Saturday, 27 de April de 2024 ISSN 1519-7670 - Ano 24 - nº 1285

Projeto pode ajudar em vez de atrapalhar

A radiodifusão clandestina passou a ser uma das preocupações da Câmara dos Deputados nesta legislatura. Diversos projetos de lei foram apresentados nos últimos tempos a respeito deste assunto. A grande maioria visa barrar o aumento de rádios sem concessão no país. Um deles é o do deputado Carlos Nader (PL-RJ), autor do projeto de lei número 4.169/04. Sua idéia é prender e multar aqueles que financiam rádios piratas por meio de anúncios na programação. Se for analisada sob a perspectiva histórica das emissoras clandestinas no Brasil, tal proposta poderá ajudar em vez de atrapalhar.

O perfil das rádios piratas no país é bem diferente de há 20 ou 30 anos. Se naquelas épocas havia um caráter político, hoje várias emissoras clandestinas pertencem a pessoas que encontraram nas rádios clandestinas uma maneira fácil de ganhar dinheiro. O investimento não é muito alto. Basta adquirir um transmissor, uma antena e um equipamento de som para começar a transmitir localmente. O retorno financeiro é garantido por médios e pequenos anunciantes.

Com essa vantagem financeira, muitas rádios acabam ampliando seu raio de alcance. O sinal fica não mais restrito a uma determinada região, mas pode atingir a toda uma cidade, ocasionando uma hegemonia na ocupação da freqüência e deixando rádios de menor porte para trás.

Exemplo disso ocorreu em 1995. Na cidade de São Paulo a freqüência dos 98,9Mhz estava livre. A Rádio Onze, rádio livre ligada ao Centro Acadêmico XI de Agosto, da Faculdade de Direito-USP, transmitia para a região do centro da cidade (que abrange os bairros de Santa Efigênia, Santa Cecília, Campos Elíseos, entre outros) através de um transmissor de 50 watts. Naquela época, havia um acordo de cavalheiros fechado no Fórum Democracia na Comunicação (entidade que deveria defender os interesses das rádios livres) para que nenhuma emissora pudesse ter potência maior. Um outro associado, a Rádio Nova Visão, que se situava na zona oeste (atingindo Pirituba, Jaraguá, entre outros), desrespeitou o pacto e passou a transmitir com potência muito maior. Resultado: seu sinal ‘brigava’ com o da Onze, causando desconforto aos ouvintes do centro, que não tinham certeza de qual rádio estavam ouvindo.

Sem risco de atropelo

Esse foi um dos motivos para que a emissora dos estudantes parasse de transmitir. Mesmo saindo vitoriosa nesse episódio, a Nova Visão acabou fechada pela Anatel pouco tempo depois. Mas casos como esse existem aos montes, espalhados pelo Brasil. Projetos interessantes de rádios ligadas a estudantes ou entidades sociais que têm dificuldades de levantar dinheiro sucumbem frente a emissoras mais bem organizadas, graças aos recursos obtidos de patrocínio.

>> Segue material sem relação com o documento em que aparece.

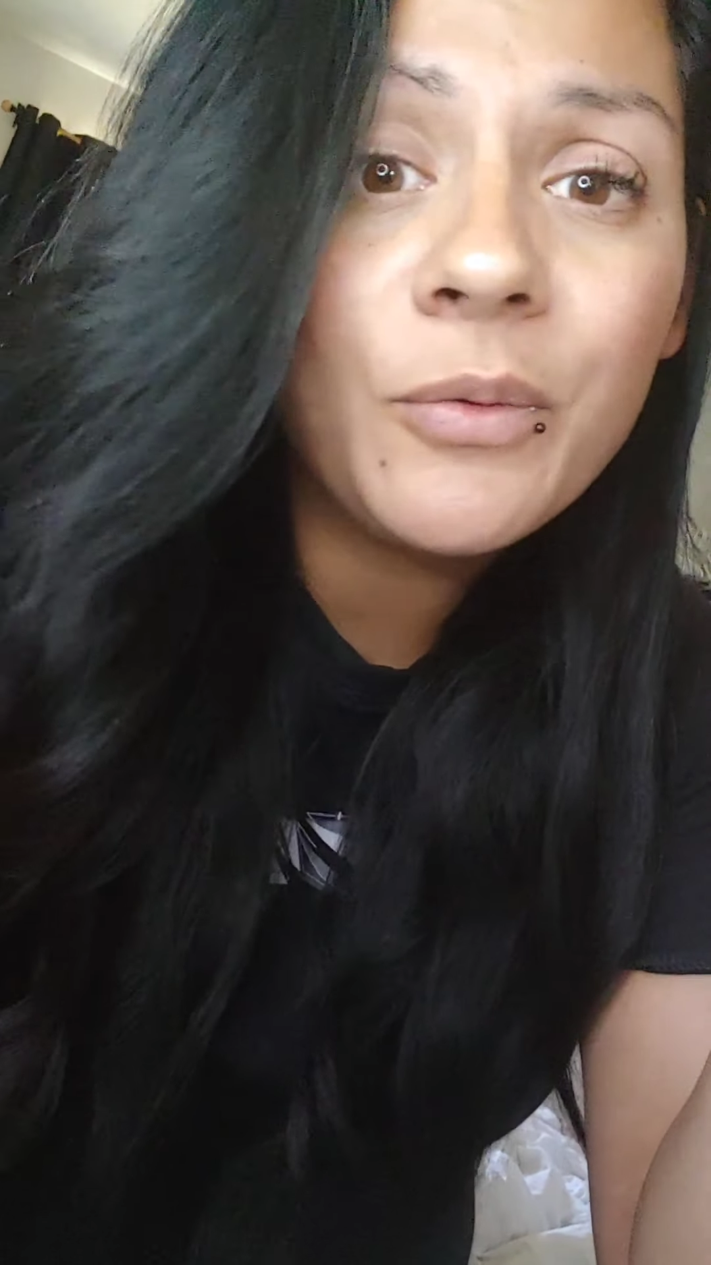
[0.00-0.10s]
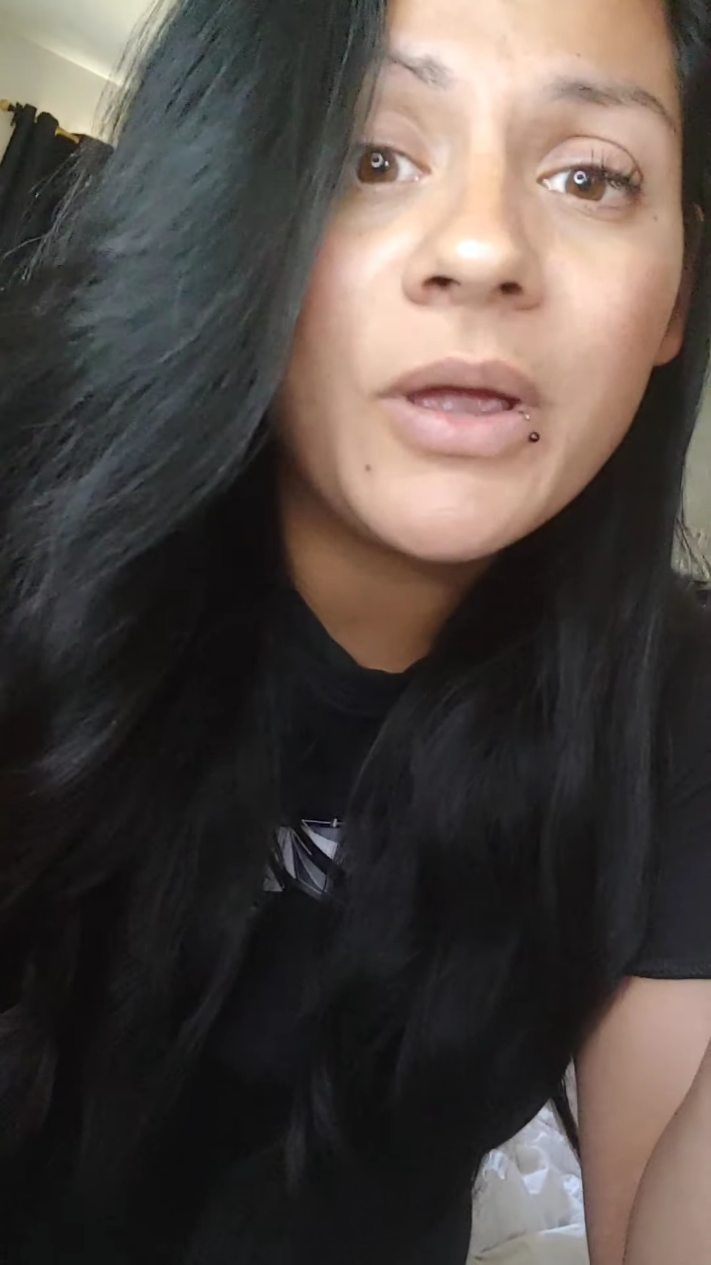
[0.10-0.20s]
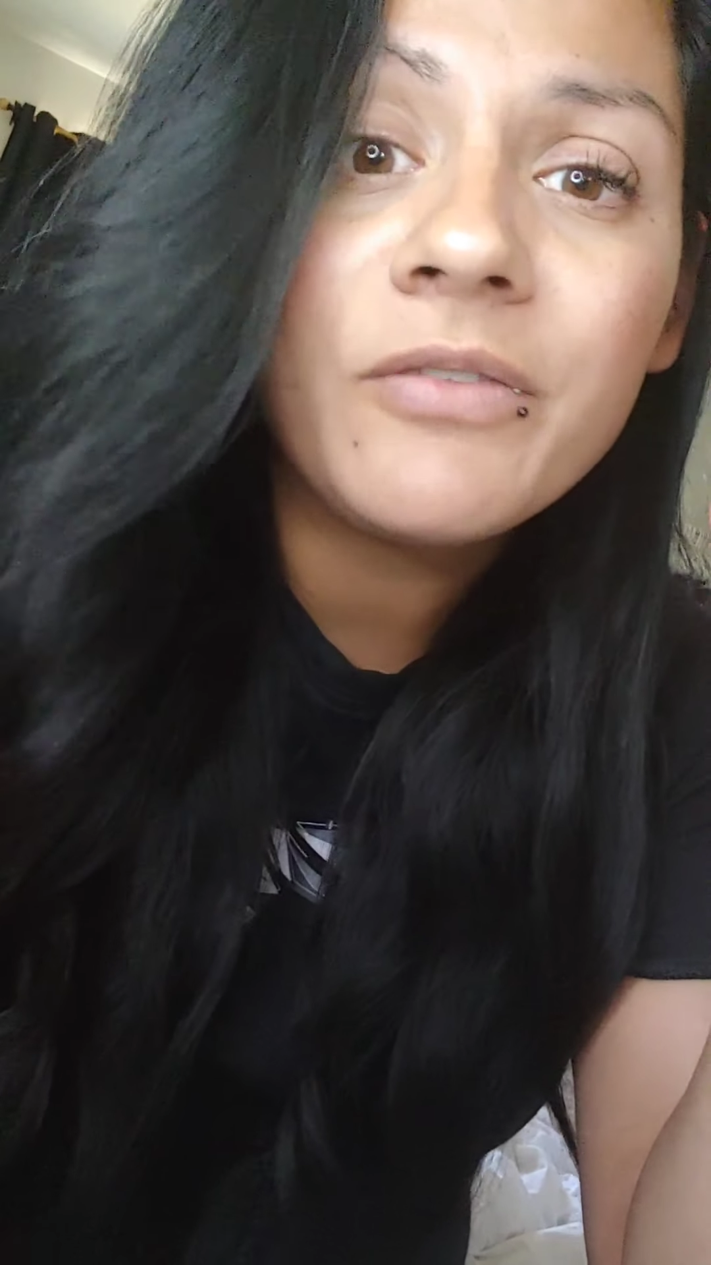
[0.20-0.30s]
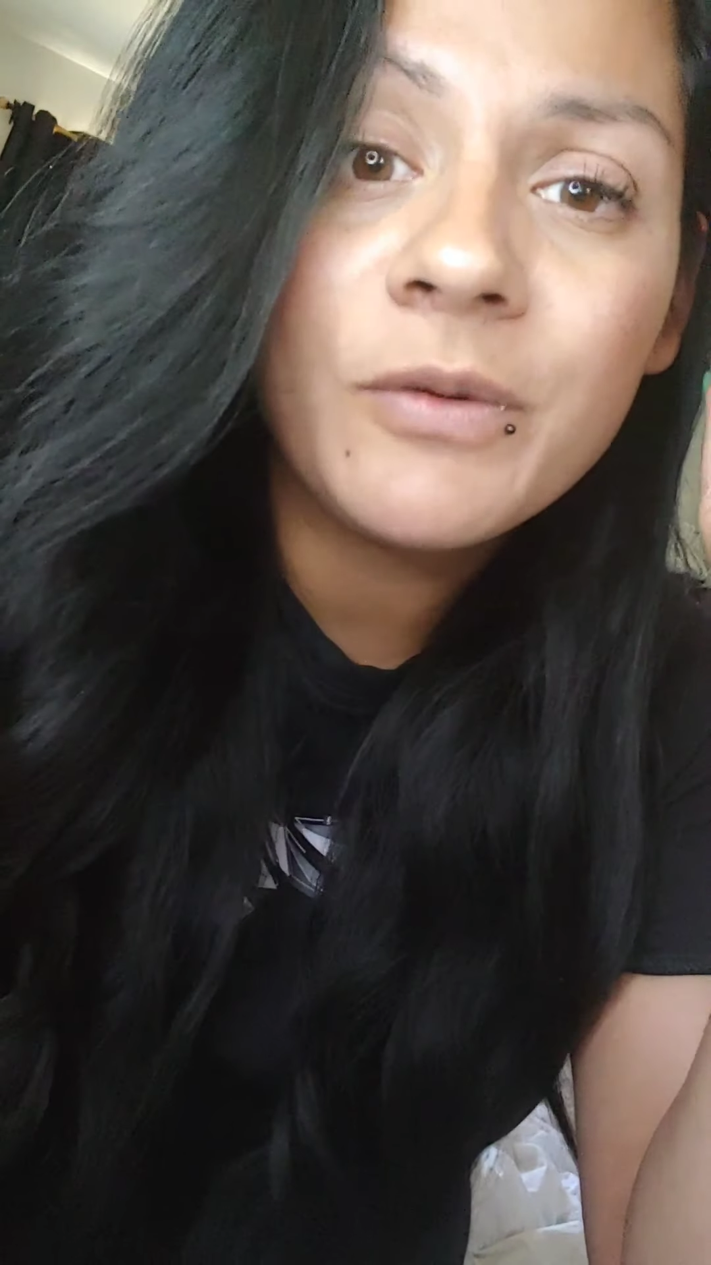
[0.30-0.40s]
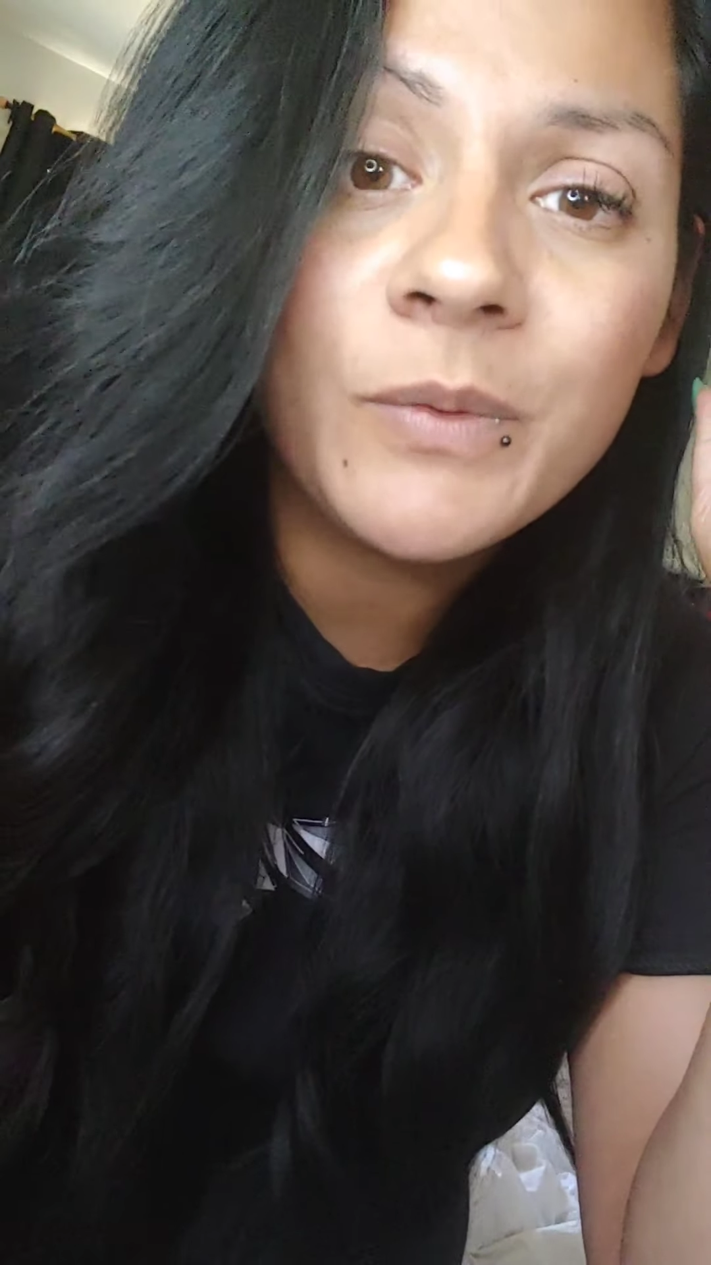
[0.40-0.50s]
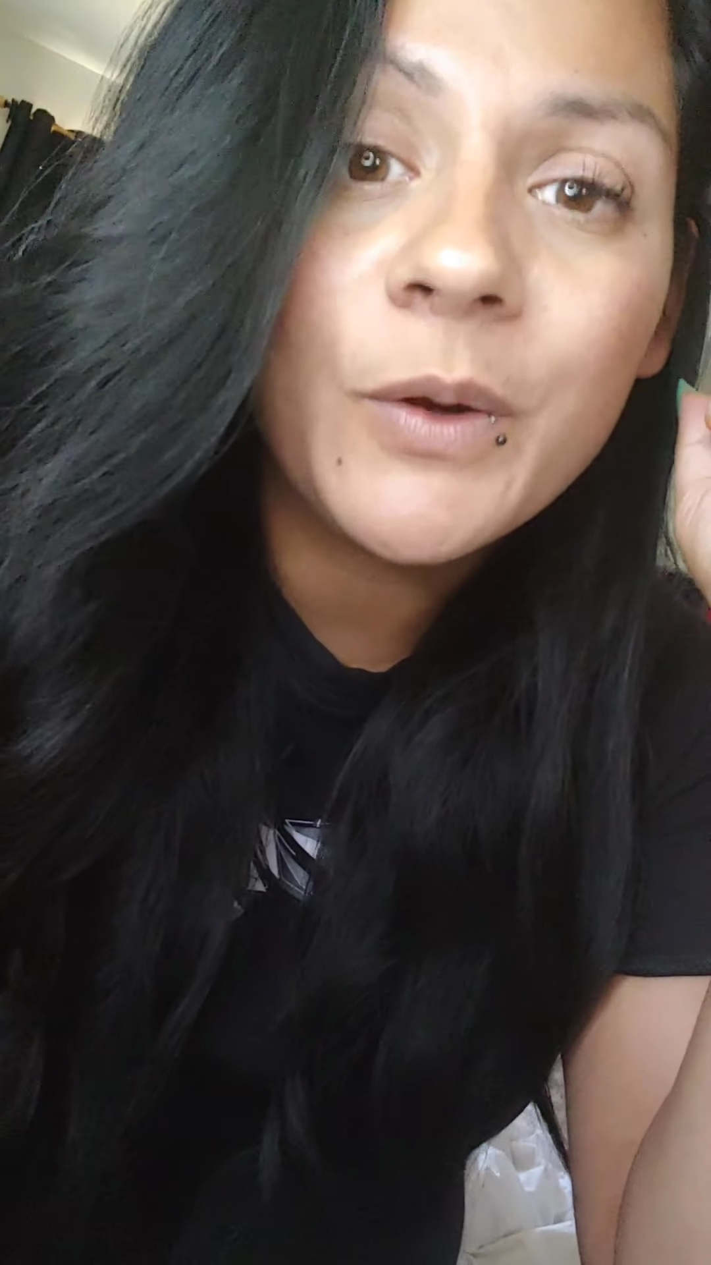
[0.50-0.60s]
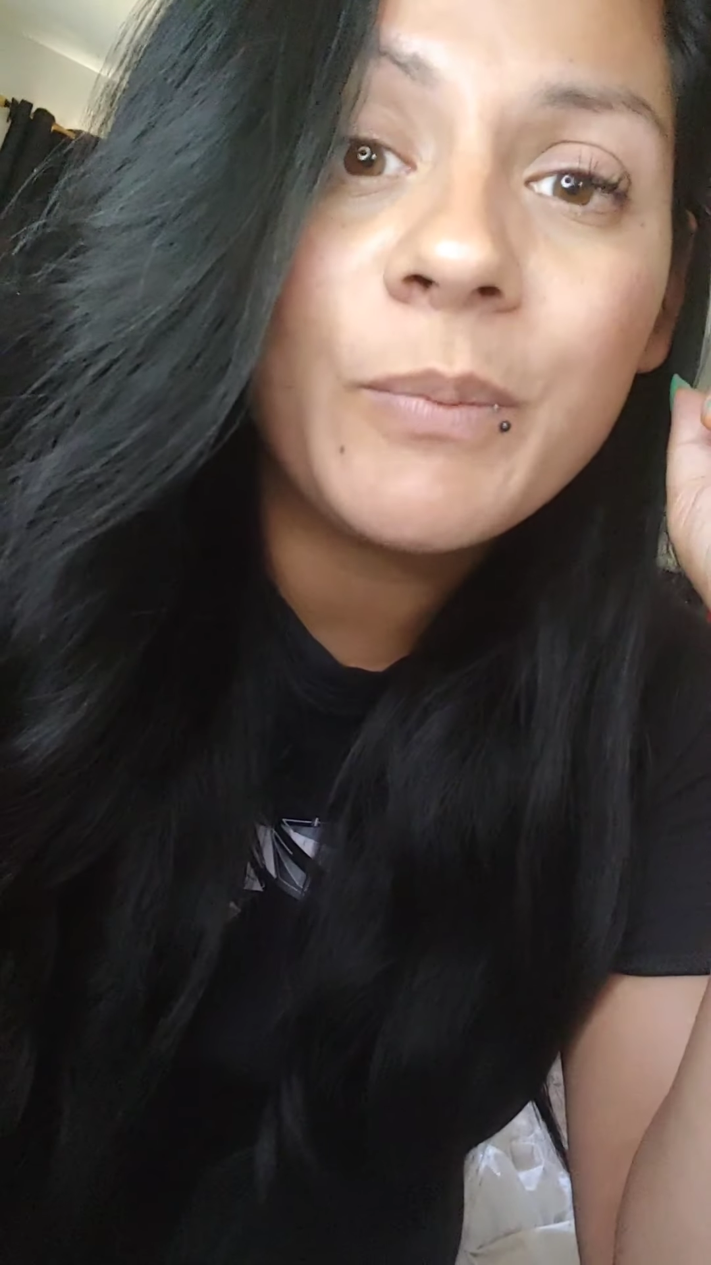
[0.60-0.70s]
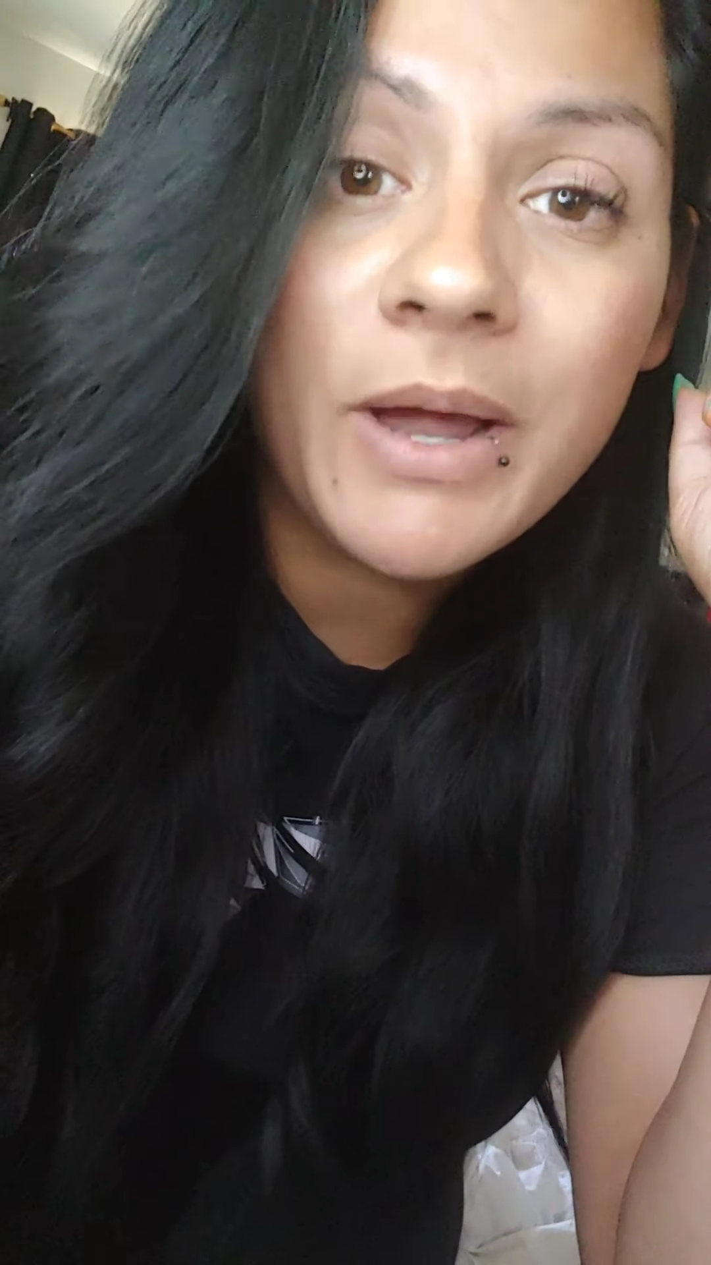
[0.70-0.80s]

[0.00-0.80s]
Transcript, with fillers: away from their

Embora seja ilegal no Brasil, a pirataria no rádio poderia servir para o teste de novas fórmulas radiofônicas, para o lançamento de novos artistas, para a discussão de temas que não são comuns na grande mídia. Vale lembrar que, na Inglaterra, a pirata Rádio Caroline causou grande impacto na juventude das décadas de 50 e 60 ao começar a tocar o rock n’roll norte-americano. Para conquistar essa fatia de público, a rede estatal BBC teve de criar a BBC One, no ar até hoje, e que tinha como grande astro o apresentador John Peel, que morreu recentemente.

Se for aprovado, o projeto do deputado Carlos Nader poderá criar, numa visão otimista, uma ‘seleção natural’ entre as estações clandestinas. A última coisa que um comerciante gostaria na vida é de ser preso ou multado por anunciar em rádio pirata. Isso geraria uma reação em cadeia na qual o último evento seria o fechamento da emissora. Com menor poluição no dial, rádios de estudantes universitários e outras entidades culturais poderiam colocar suas emissoras no ar, em horários alternativos (noite ou madrugada), com programação diferenciada e sem o risco de serem atropeladas.